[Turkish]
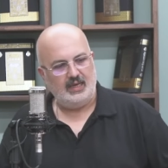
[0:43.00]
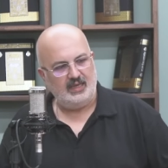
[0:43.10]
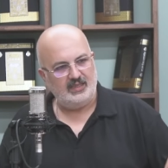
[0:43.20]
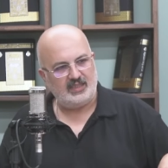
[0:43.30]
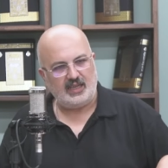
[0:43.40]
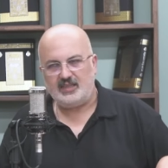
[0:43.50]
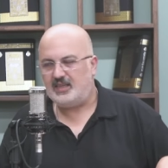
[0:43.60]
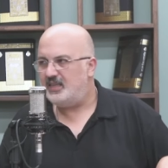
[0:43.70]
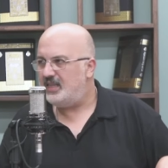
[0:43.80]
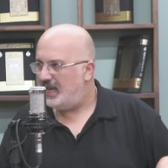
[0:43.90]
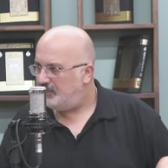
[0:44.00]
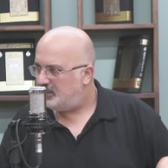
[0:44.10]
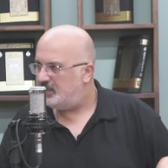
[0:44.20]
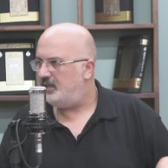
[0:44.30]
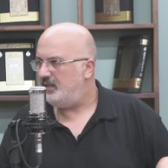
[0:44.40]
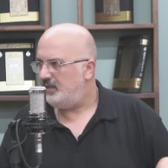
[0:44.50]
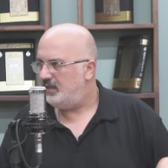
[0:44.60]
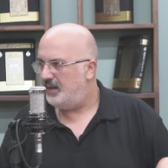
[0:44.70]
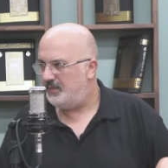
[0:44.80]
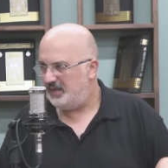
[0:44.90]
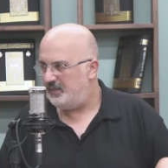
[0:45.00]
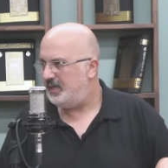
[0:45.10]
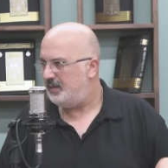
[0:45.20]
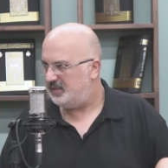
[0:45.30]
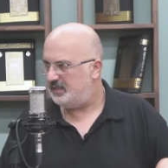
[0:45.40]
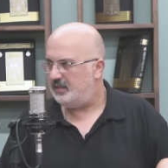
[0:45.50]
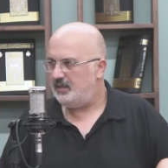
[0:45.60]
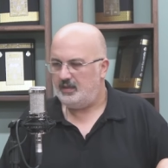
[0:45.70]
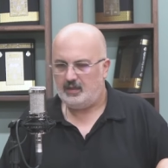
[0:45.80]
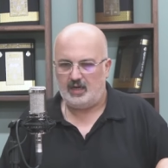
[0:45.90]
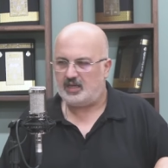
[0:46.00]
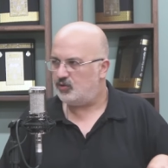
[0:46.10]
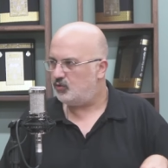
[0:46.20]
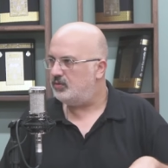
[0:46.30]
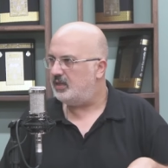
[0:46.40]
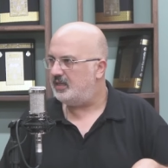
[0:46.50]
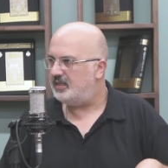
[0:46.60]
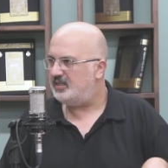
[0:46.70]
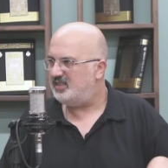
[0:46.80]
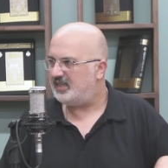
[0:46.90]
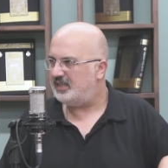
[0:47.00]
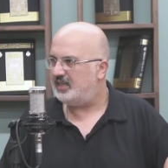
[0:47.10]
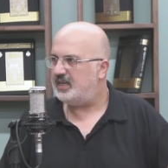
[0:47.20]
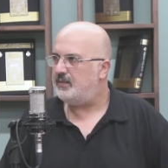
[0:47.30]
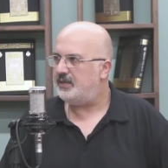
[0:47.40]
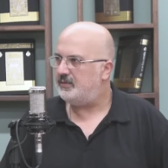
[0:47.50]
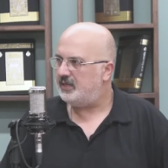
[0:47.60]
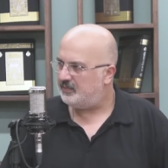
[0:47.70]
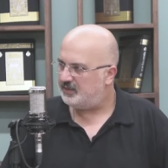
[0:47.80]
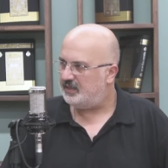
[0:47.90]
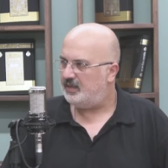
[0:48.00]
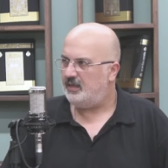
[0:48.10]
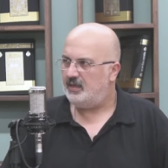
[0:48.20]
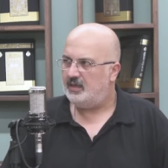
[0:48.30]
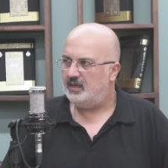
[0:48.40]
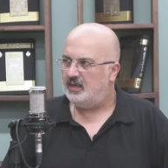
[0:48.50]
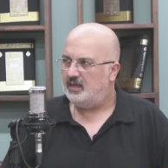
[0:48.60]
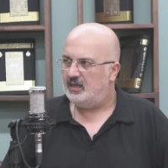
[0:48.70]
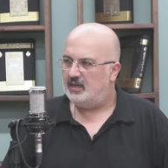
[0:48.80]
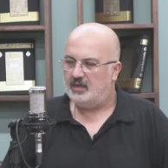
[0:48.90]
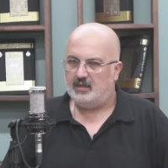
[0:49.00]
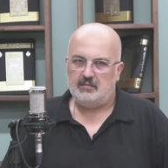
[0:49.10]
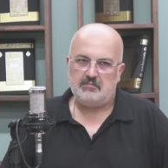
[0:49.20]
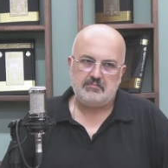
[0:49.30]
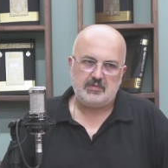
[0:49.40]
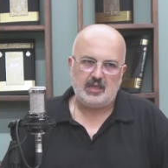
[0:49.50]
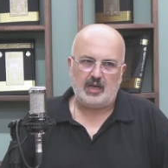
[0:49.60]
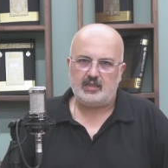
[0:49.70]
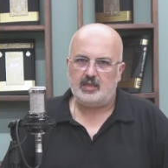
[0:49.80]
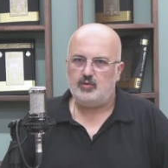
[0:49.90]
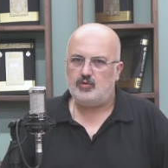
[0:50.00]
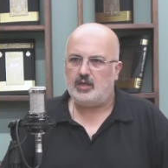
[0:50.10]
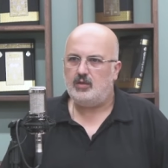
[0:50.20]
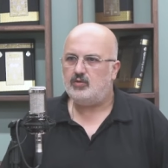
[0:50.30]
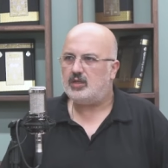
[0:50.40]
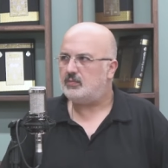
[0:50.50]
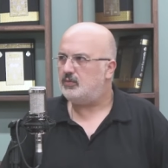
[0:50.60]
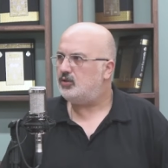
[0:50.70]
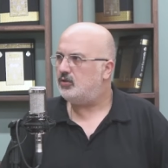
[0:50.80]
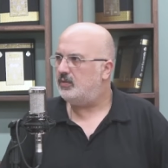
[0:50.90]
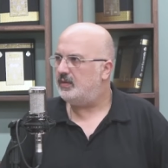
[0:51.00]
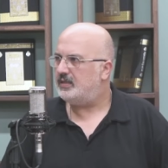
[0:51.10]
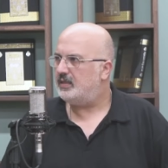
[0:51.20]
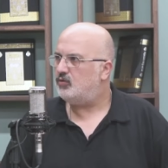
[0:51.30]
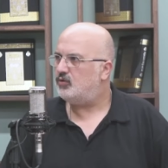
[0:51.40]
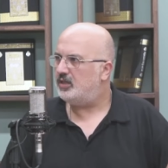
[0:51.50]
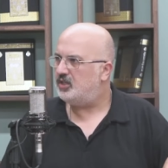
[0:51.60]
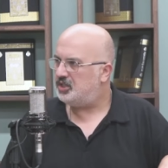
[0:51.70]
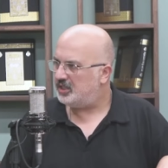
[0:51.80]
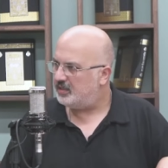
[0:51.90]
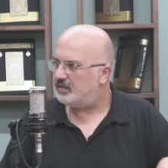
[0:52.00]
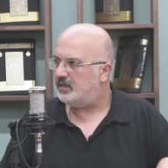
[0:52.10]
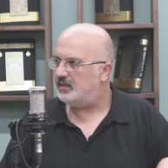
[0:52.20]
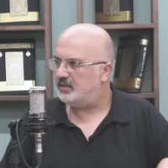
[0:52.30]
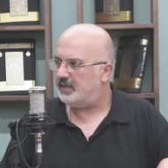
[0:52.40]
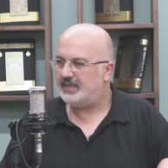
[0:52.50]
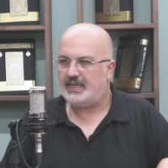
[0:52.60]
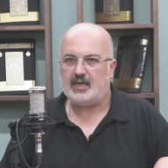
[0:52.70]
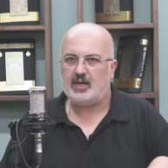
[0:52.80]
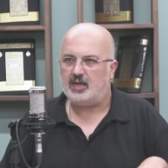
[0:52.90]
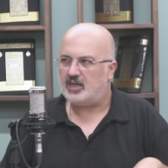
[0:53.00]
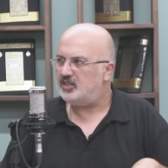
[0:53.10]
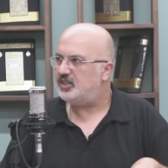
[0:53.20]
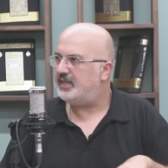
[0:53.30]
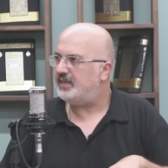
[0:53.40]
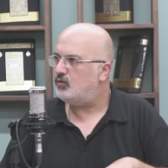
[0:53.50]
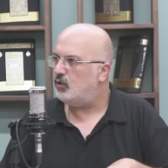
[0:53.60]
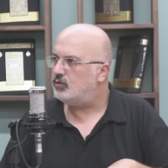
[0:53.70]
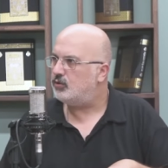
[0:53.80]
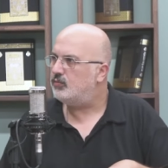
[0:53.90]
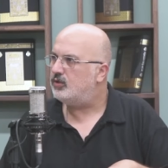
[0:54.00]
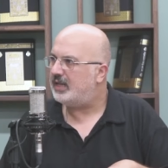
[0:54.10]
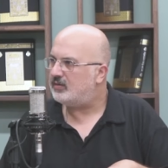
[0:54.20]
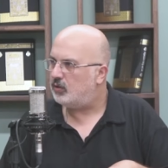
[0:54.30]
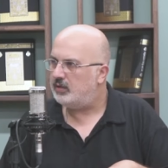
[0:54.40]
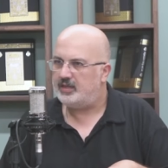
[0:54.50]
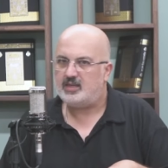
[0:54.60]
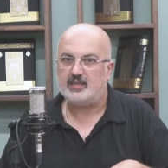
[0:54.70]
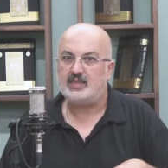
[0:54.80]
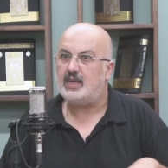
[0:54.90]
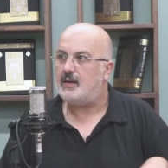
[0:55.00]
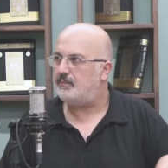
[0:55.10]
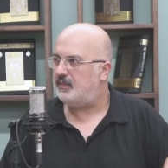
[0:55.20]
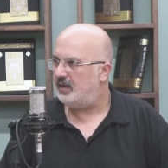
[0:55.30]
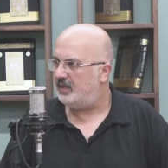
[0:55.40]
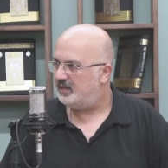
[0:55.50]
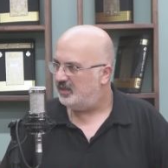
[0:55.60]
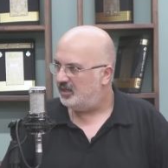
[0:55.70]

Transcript: İnsanların hepsi, hemen hemen hepsi, araç kullanan insanların hemen hemen hepsi saatte 150-160 kilometrenin üzerine çıktıklarında gerek araç gerek yol durumundan dolayı kaza yapma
+---+
- **Task instructions**: Print every entry above again without changing a word, and omit the pictures.

- **Solution**:
[Turkish]
[0:43.00]
[0:43.10]
[0:43.20]
[0:43.30]
[0:43.40]
[0:43.50]
[0:43.60]
[0:43.70]
[0:43.80]
[0:43.90]
[0:44.00]
[0:44.10]
[0:44.20]
[0:44.30]
[0:44.40]
[0:44.50]
[0:44.60]
[0:44.70]
[0:44.80]
[0:44.90]
[0:45.00]
[0:45.10]
[0:45.20]
[0:45.30]
[0:45.40]
[0:45.50]
[0:45.60]
[0:45.70]
[0:45.80]
[0:45.90]
[0:46.00]
[0:46.10]
[0:46.20]
[0:46.30]
[0:46.40]
[0:46.50]
[0:46.60]
[0:46.70]
[0:46.80]
[0:46.90]
[0:47.00]
[0:47.10]
[0:47.20]
[0:47.30]
[0:47.40]
[0:47.50]
[0:47.60]
[0:47.70]
[0:47.80]
[0:47.90]
[0:48.00]
[0:48.10]
[0:48.20]
[0:48.30]
[0:48.40]
[0:48.50]
[0:48.60]
[0:48.70]
[0:48.80]
[0:48.90]
[0:49.00]
[0:49.10]
[0:49.20]
[0:49.30]
[0:49.40]
[0:49.50]
[0:49.60]
[0:49.70]
[0:49.80]
[0:49.90]
[0:50.00]
[0:50.10]
[0:50.20]
[0:50.30]
[0:50.40]
[0:50.50]
[0:50.60]
[0:50.70]
[0:50.80]
[0:50.90]
[0:51.00]
[0:51.10]
[0:51.20]
[0:51.30]
[0:51.40]
[0:51.50]
[0:51.60]
[0:51.70]
[0:51.80]
[0:51.90]
[0:52.00]
[0:52.10]
[0:52.20]
[0:52.30]
[0:52.40]
[0:52.50]
[0:52.60]
[0:52.70]
[0:52.80]
[0:52.90]
[0:53.00]
[0:53.10]
[0:53.20]
[0:53.30]
[0:53.40]
[0:53.50]
[0:53.60]
[0:53.70]
[0:53.80]
[0:53.90]
[0:54.00]
[0:54.10]
[0:54.20]
[0:54.30]
[0:54.40]
[0:54.50]
[0:54.60]
[0:54.70]
[0:54.80]
[0:54.90]
[0:55.00]
[0:55.10]
[0:55.20]
[0:55.30]
[0:55.40]
[0:55.50]
[0:55.60]
[0:55.70]

Transcript: İnsanların hepsi, hemen hemen hepsi, araç kullanan insanların hemen hemen hepsi saatte 150-160 kilometrenin üzerine çıktıklarında gerek araç gerek yol durumundan dolayı kaza yapma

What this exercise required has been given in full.